Tuesday, April 25, 2006

The Voynich Manuscript

[Note: This is a post i originally had on my Yahoo 360 page, which i'm dumping here]

I recently finished The Friar and the Cipher, a book whose title and dust jacket suggest it is about medieval monk/scientist Roger Bacon and the mysterious Voynich manuscript. Actually about 20% of the book covers those topics and the rest is a recap of ancient and medieval philosophy, the conflict between logic (Aristotle, Aquinas) and empiricism (Roger and Francis Bacon), lots of stuff about the University of Paris, various popes, Frederick the Great, John Dee, Emperor Rudolph, blah, blah, blah. In other words, if you're interested in either Roger Bacon and/or mysterious cryptic texts like the Voynich manuscript, i'd recommend you look elsewhere.

Anyway, the Voynich manuscript. Like most geeks, I'm a total sucker for undecipherable texts and languages. In fact, there might be nothing more intellectually appealing than the idea of a manuscript that's almost certainly trying to say something significant, but which has remained impenetrable. I'm a total nerd for codes, riddles, and ancient languages like Linear B and Mayan hieroglyphs (i actually had my picture taken next to the Rosetta Stone at the British Museum once). The Voynich manuscript is like all of these things rolled into one. Its provenance is uncertain, but its first definite appearance in the historical record dates to the court of Emperor Rudolph in the early 17th century (it was apparently in the possession of royal gardener Jacobus de Tepenec around 1608). The manuscript was purchased in 1912 by Wilfrid Voynich, hence the name.

The manuscript consists of many illustrations, mostly botanical, but also pictures of tiny naked people and other mysterious things. It is assumed by many to be encrypted, although the original language is uncertain (Bacon was an enthusiast of cryptography). The really cool thing though, is that unlike other mysterious texts (like, say, the Hypnerotomachia Poliphili), the Voynich manuscript is written in a completely original, invented text.

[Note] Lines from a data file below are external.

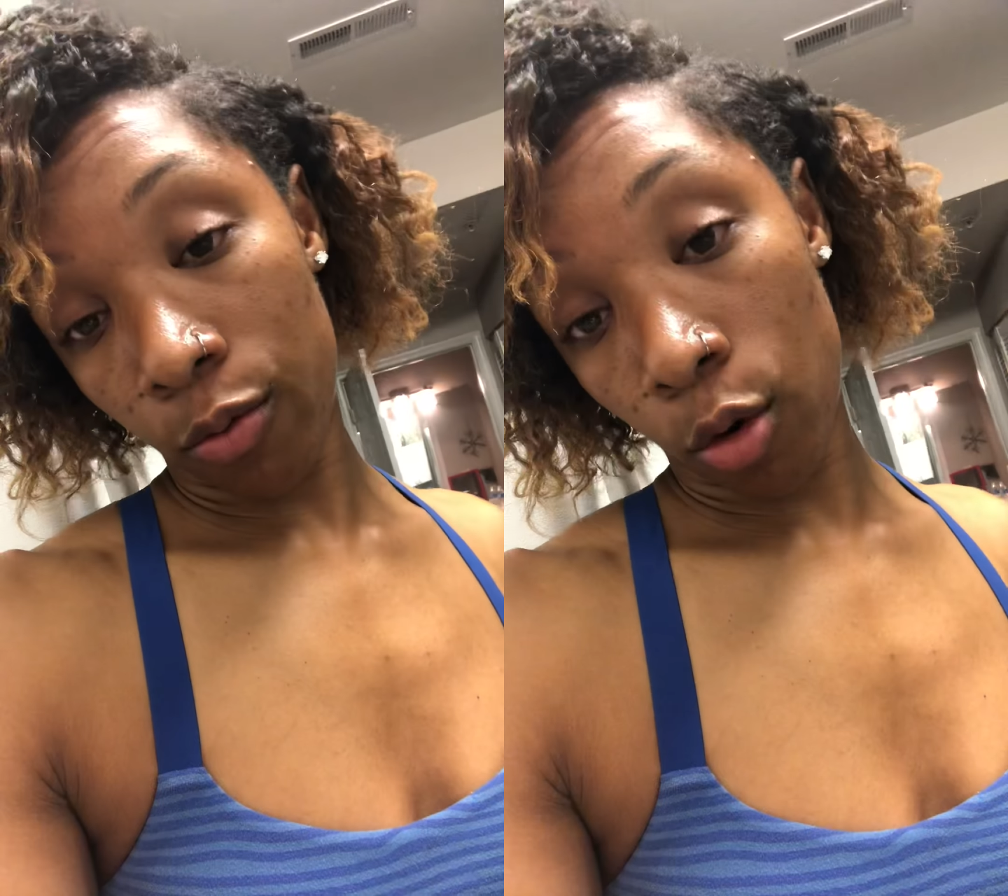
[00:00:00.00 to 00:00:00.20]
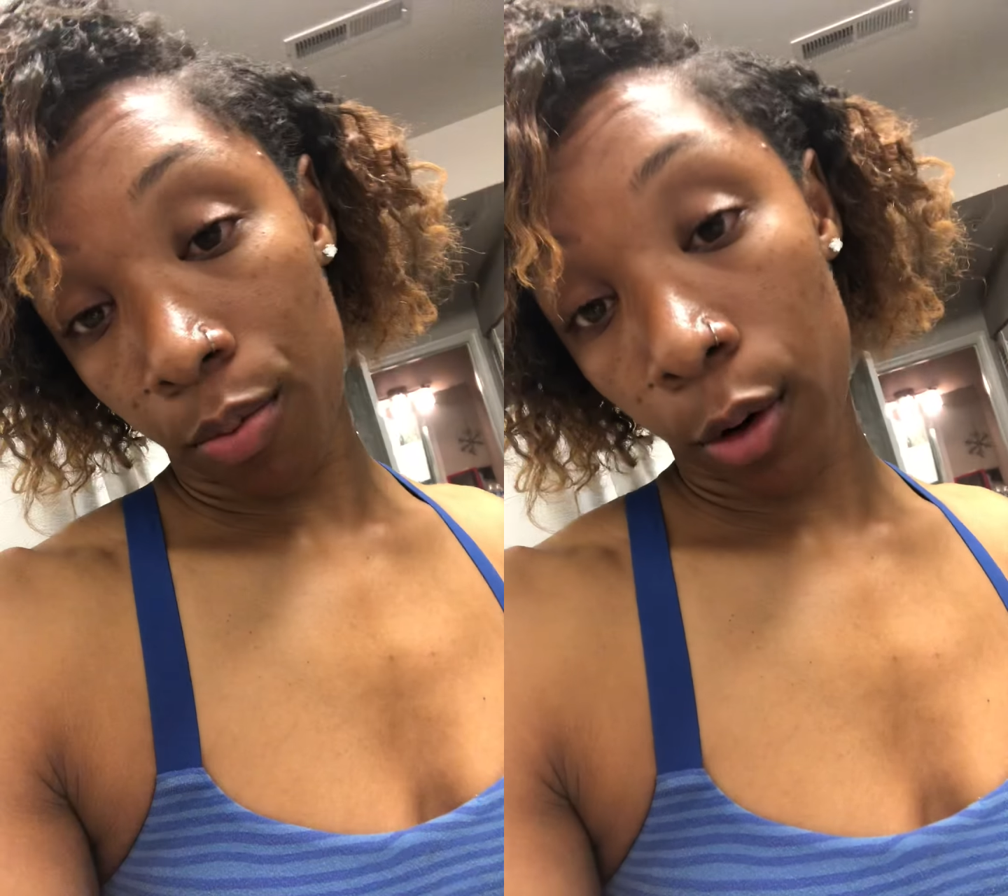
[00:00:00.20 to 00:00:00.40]
with
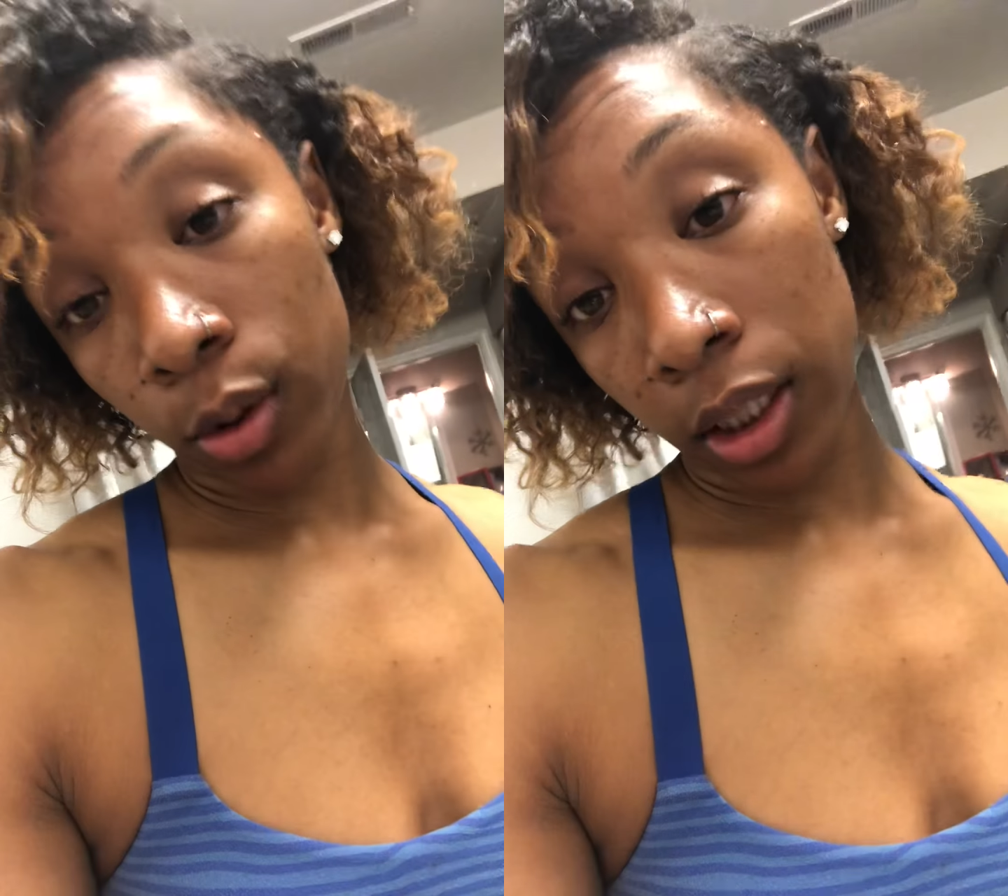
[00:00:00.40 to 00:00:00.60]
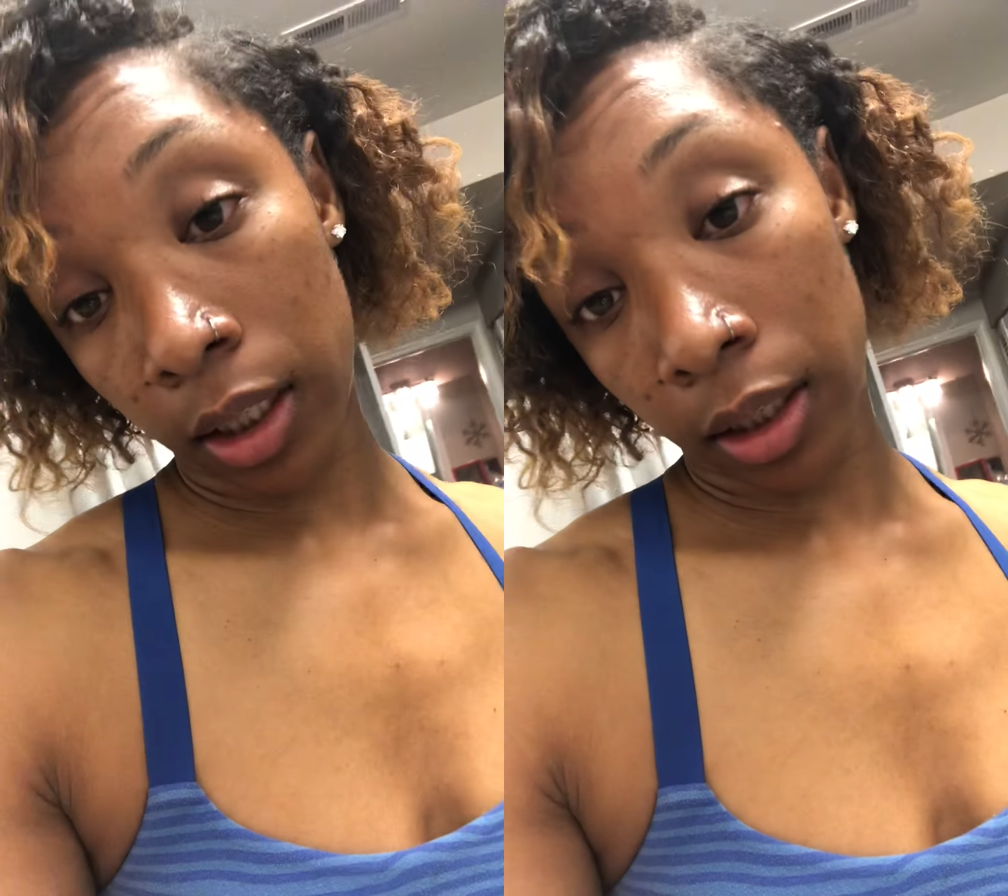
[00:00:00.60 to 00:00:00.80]
more
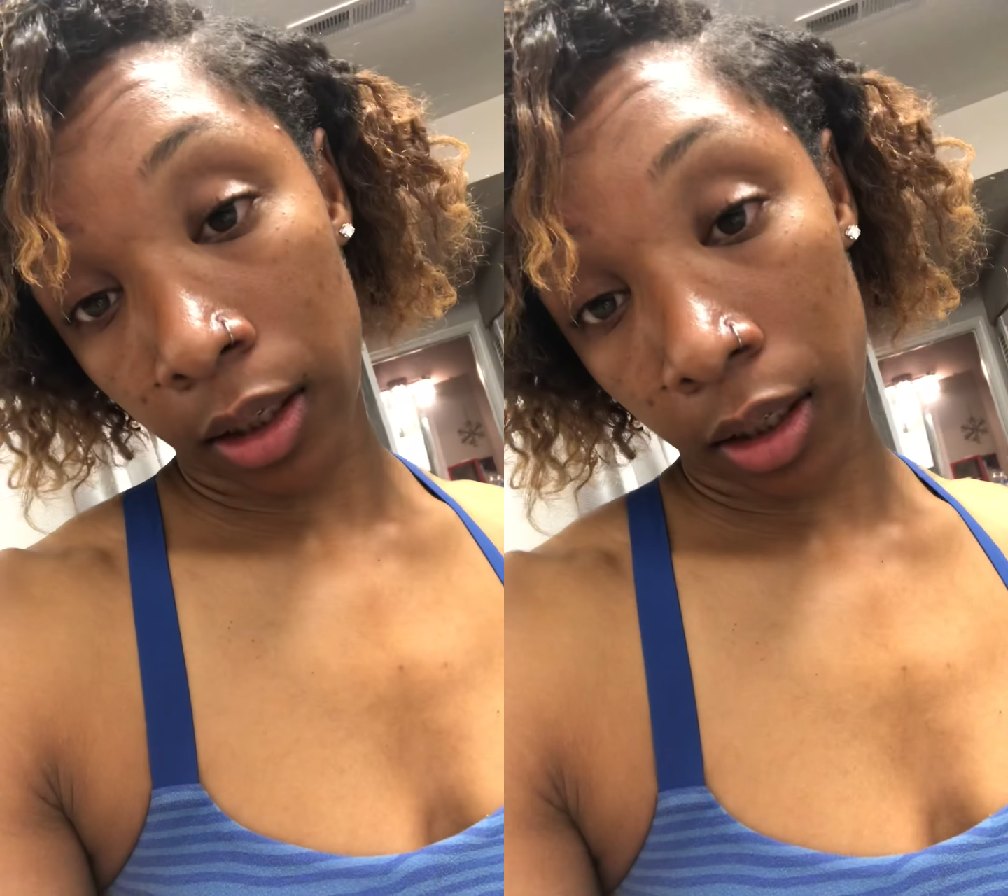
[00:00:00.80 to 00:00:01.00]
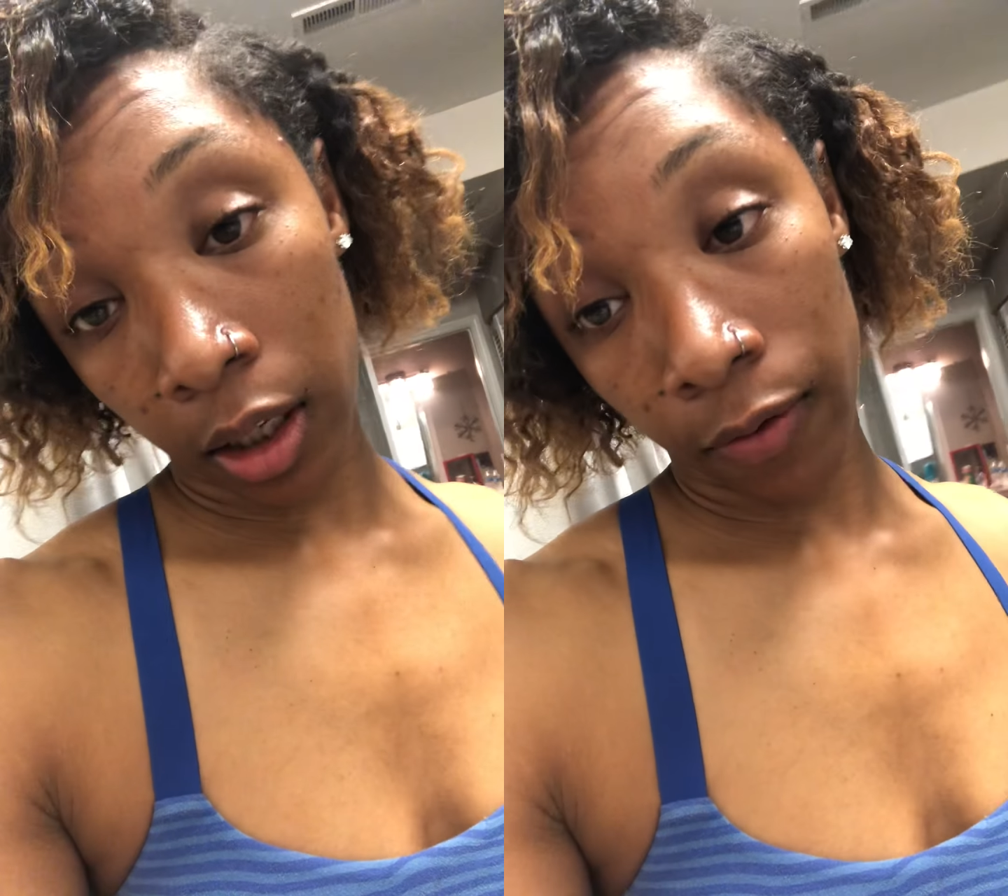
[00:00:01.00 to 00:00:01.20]
protein in it.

An apparent postscript at the end of the book is written in Latin characters, although still apparently in code. Many think that this postscript supplies the key to decoding the text. In the 1920s, William Newbold claimed to have deciphered this postscript and then used it to decrypt parts of the manuscript. He determined not only that Roger Bacon was the creator of the manuscript, but that it explained how he had built early telescopes and other devices. He even claimed that one of the illustrations was of a nebula that Bacon could only have seen with a telescope.

This explanation of the manuscript was accepted (Newbold had solid academic credentials), and briefly made celebrities of both Newbold and Bacon's legacy. Unfortunately, his ideas were thoroughly debunked by William Manly, which ruined Newbold's reputation and returned Bacon to the status of medieval crackpot.

The great cryptanalysts William and Elizebeth Friedman took a crack at the Voynich too (in fact they had a group dedicated to it during the second World War when they were also going 24/7 to crack enemy codes). Although they did not decipher the document, they made the first serious effort at cataloging the symbols used in the text and attempting to do a frequency analysis. William Friedman's analysis of the structure and entropy of the language lead him to believe that it was an attempt at pasigraphy, or the creation of a universal symbolic language.

The Voynich now resides in the Beinecke Rare Book Library at Yale, where it is known as MS 408. There are numerous websites devoted to its presentation and study, just go Yahoo for them.